Collected data:
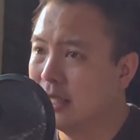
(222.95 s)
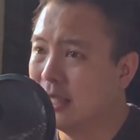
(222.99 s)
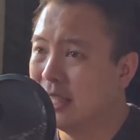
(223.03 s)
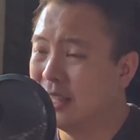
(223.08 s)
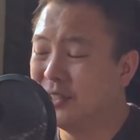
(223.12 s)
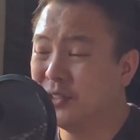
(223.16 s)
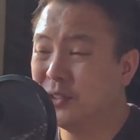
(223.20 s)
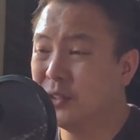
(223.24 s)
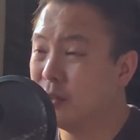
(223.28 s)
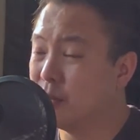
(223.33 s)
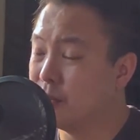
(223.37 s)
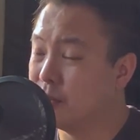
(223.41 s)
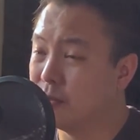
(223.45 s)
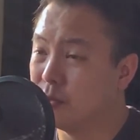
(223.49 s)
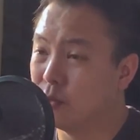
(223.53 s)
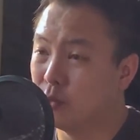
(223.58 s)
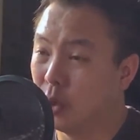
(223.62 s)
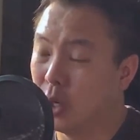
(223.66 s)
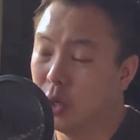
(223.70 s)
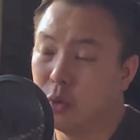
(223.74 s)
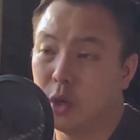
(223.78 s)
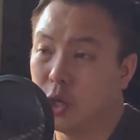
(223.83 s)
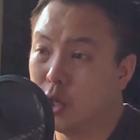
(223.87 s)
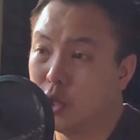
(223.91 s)
This is
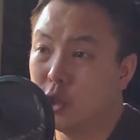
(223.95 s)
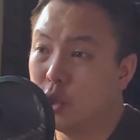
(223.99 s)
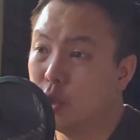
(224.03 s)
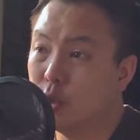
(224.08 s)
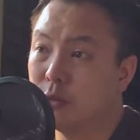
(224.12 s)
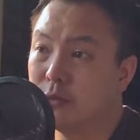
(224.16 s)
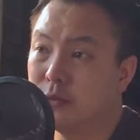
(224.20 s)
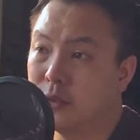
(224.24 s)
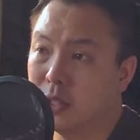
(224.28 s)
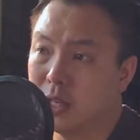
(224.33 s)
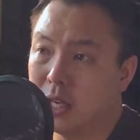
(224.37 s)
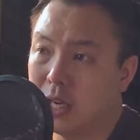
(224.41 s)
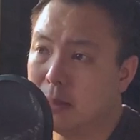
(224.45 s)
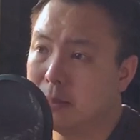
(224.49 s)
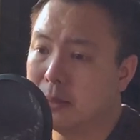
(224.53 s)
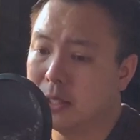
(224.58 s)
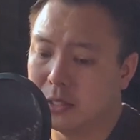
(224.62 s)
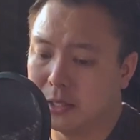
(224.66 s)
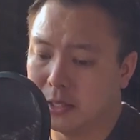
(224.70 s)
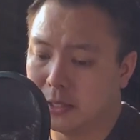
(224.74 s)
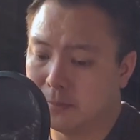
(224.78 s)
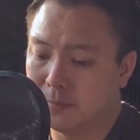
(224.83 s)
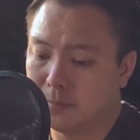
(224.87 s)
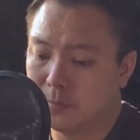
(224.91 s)
a new
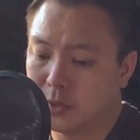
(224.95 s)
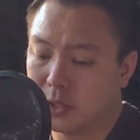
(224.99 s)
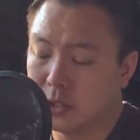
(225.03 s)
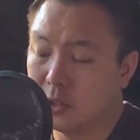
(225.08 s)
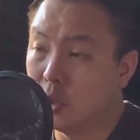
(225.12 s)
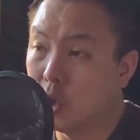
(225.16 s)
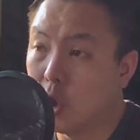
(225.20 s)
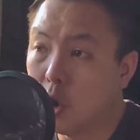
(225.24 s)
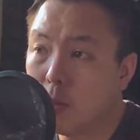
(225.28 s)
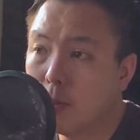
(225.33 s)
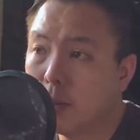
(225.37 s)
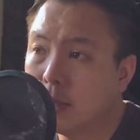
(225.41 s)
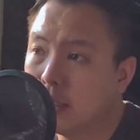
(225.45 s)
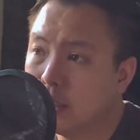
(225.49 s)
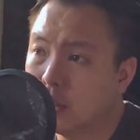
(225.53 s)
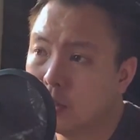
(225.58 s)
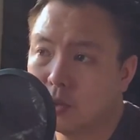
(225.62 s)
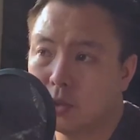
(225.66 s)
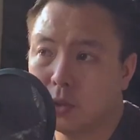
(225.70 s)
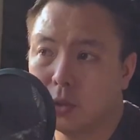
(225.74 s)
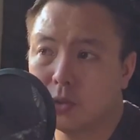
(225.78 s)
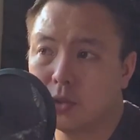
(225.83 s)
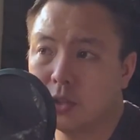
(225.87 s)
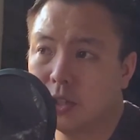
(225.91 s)
phenomenon. Nobody in
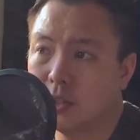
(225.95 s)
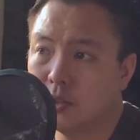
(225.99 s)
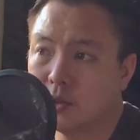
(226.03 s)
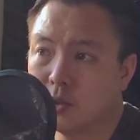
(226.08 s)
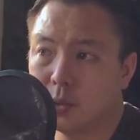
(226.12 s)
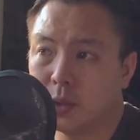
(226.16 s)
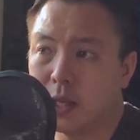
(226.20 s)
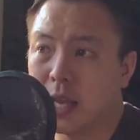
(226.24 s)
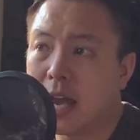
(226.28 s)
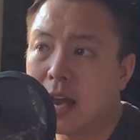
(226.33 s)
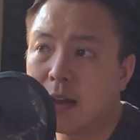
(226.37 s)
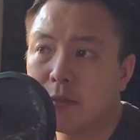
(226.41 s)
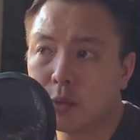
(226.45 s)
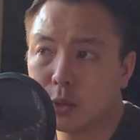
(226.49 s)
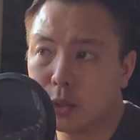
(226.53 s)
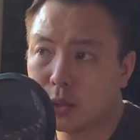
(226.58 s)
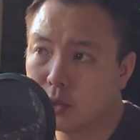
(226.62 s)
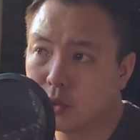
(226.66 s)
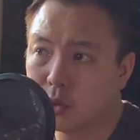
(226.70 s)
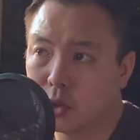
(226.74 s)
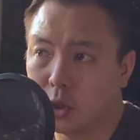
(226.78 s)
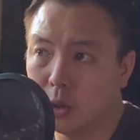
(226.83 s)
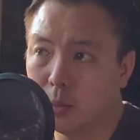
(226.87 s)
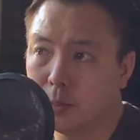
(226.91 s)
church history ever
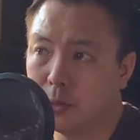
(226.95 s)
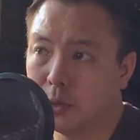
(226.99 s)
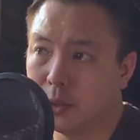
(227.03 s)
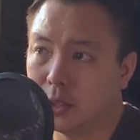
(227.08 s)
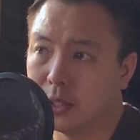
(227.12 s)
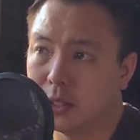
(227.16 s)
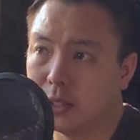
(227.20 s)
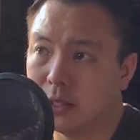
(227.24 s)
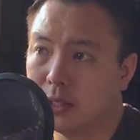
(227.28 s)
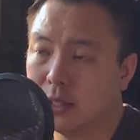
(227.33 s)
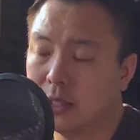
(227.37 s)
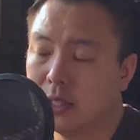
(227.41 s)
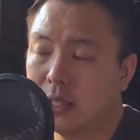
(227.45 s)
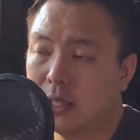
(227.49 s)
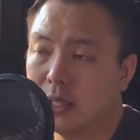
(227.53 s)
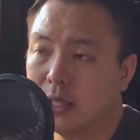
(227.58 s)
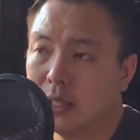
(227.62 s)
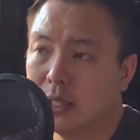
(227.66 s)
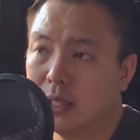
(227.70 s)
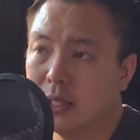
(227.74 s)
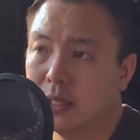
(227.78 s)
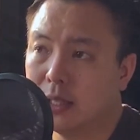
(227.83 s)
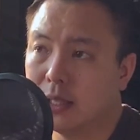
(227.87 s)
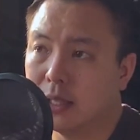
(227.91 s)
interpreted
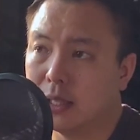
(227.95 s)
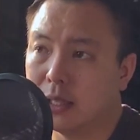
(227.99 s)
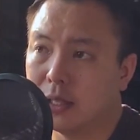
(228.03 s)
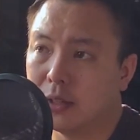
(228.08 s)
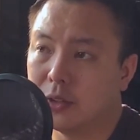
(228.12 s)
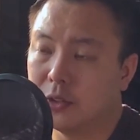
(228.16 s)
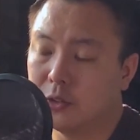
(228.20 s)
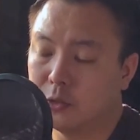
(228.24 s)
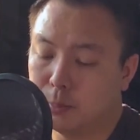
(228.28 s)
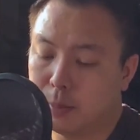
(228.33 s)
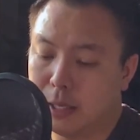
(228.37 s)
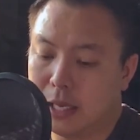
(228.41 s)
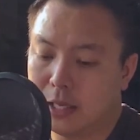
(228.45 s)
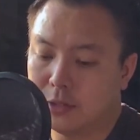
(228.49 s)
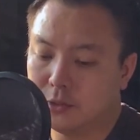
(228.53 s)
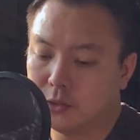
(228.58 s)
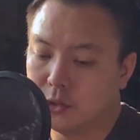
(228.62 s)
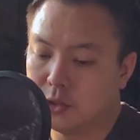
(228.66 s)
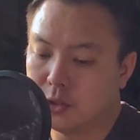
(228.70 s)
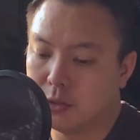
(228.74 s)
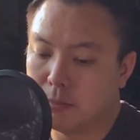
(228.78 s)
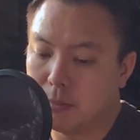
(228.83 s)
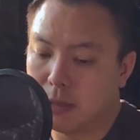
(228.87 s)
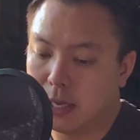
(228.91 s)
this
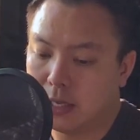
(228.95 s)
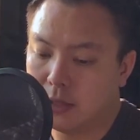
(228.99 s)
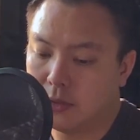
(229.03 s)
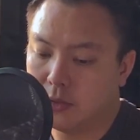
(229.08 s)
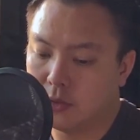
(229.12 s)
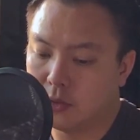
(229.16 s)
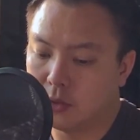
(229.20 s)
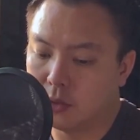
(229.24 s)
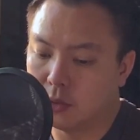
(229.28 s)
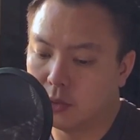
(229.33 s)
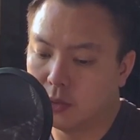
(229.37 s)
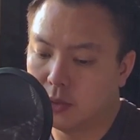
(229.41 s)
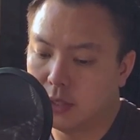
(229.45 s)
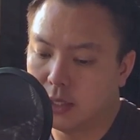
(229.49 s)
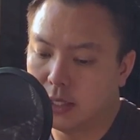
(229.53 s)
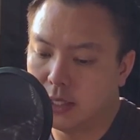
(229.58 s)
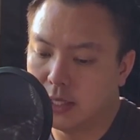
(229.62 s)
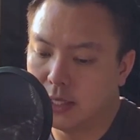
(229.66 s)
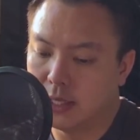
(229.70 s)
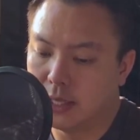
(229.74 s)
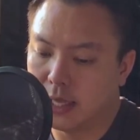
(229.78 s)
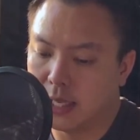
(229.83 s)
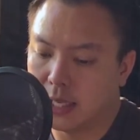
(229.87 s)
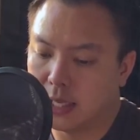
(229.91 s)
passage in Matthew
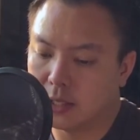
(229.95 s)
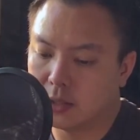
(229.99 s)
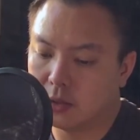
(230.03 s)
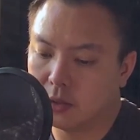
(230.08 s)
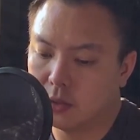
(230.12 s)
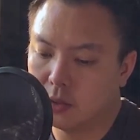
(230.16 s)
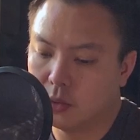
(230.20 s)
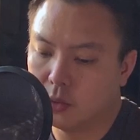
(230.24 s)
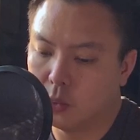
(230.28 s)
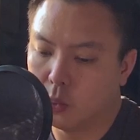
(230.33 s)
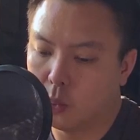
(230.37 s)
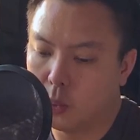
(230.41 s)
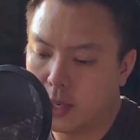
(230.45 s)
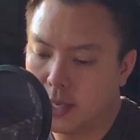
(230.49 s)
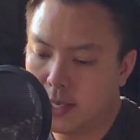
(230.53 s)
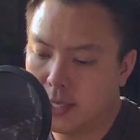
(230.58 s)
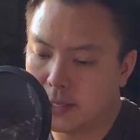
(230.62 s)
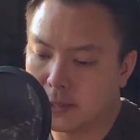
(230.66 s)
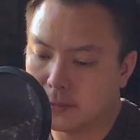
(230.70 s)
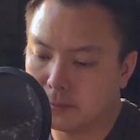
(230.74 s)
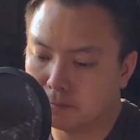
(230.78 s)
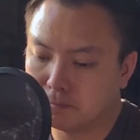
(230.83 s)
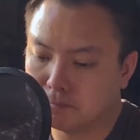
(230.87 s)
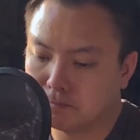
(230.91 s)
in that
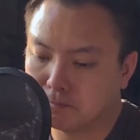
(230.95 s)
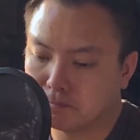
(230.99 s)
way.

## TO DO
Write out each entry above once more, exactly as written, and drop the pictures.

## RESULT OF THIS TASK
(222.95 s)
(222.99 s)
(223.03 s)
(223.08 s)
(223.12 s)
(223.16 s)
(223.20 s)
(223.24 s)
(223.28 s)
(223.33 s)
(223.37 s)
(223.41 s)
(223.45 s)
(223.49 s)
(223.53 s)
(223.58 s)
(223.62 s)
(223.66 s)
(223.70 s)
(223.74 s)
(223.78 s)
(223.83 s)
(223.87 s)
(223.91 s)
This is
(223.95 s)
(223.99 s)
(224.03 s)
(224.08 s)
(224.12 s)
(224.16 s)
(224.20 s)
(224.24 s)
(224.28 s)
(224.33 s)
(224.37 s)
(224.41 s)
(224.45 s)
(224.49 s)
(224.53 s)
(224.58 s)
(224.62 s)
(224.66 s)
(224.70 s)
(224.74 s)
(224.78 s)
(224.83 s)
(224.87 s)
(224.91 s)
a new
(224.95 s)
(224.99 s)
(225.03 s)
(225.08 s)
(225.12 s)
(225.16 s)
(225.20 s)
(225.24 s)
(225.28 s)
(225.33 s)
(225.37 s)
(225.41 s)
(225.45 s)
(225.49 s)
(225.53 s)
(225.58 s)
(225.62 s)
(225.66 s)
(225.70 s)
(225.74 s)
(225.78 s)
(225.83 s)
(225.87 s)
(225.91 s)
phenomenon. Nobody in
(225.95 s)
(225.99 s)
(226.03 s)
(226.08 s)
(226.12 s)
(226.16 s)
(226.20 s)
(226.24 s)
(226.28 s)
(226.33 s)
(226.37 s)
(226.41 s)
(226.45 s)
(226.49 s)
(226.53 s)
(226.58 s)
(226.62 s)
(226.66 s)
(226.70 s)
(226.74 s)
(226.78 s)
(226.83 s)
(226.87 s)
(226.91 s)
church history ever
(226.95 s)
(226.99 s)
(227.03 s)
(227.08 s)
(227.12 s)
(227.16 s)
(227.20 s)
(227.24 s)
(227.28 s)
(227.33 s)
(227.37 s)
(227.41 s)
(227.45 s)
(227.49 s)
(227.53 s)
(227.58 s)
(227.62 s)
(227.66 s)
(227.70 s)
(227.74 s)
(227.78 s)
(227.83 s)
(227.87 s)
(227.91 s)
interpreted
(227.95 s)
(227.99 s)
(228.03 s)
(228.08 s)
(228.12 s)
(228.16 s)
(228.20 s)
(228.24 s)
(228.28 s)
(228.33 s)
(228.37 s)
(228.41 s)
(228.45 s)
(228.49 s)
(228.53 s)
(228.58 s)
(228.62 s)
(228.66 s)
(228.70 s)
(228.74 s)
(228.78 s)
(228.83 s)
(228.87 s)
(228.91 s)
this
(228.95 s)
(228.99 s)
(229.03 s)
(229.08 s)
(229.12 s)
(229.16 s)
(229.20 s)
(229.24 s)
(229.28 s)
(229.33 s)
(229.37 s)
(229.41 s)
(229.45 s)
(229.49 s)
(229.53 s)
(229.58 s)
(229.62 s)
(229.66 s)
(229.70 s)
(229.74 s)
(229.78 s)
(229.83 s)
(229.87 s)
(229.91 s)
passage in Matthew
(229.95 s)
(229.99 s)
(230.03 s)
(230.08 s)
(230.12 s)
(230.16 s)
(230.20 s)
(230.24 s)
(230.28 s)
(230.33 s)
(230.37 s)
(230.41 s)
(230.45 s)
(230.49 s)
(230.53 s)
(230.58 s)
(230.62 s)
(230.66 s)
(230.70 s)
(230.74 s)
(230.78 s)
(230.83 s)
(230.87 s)
(230.91 s)
in that
(230.95 s)
(230.99 s)
way.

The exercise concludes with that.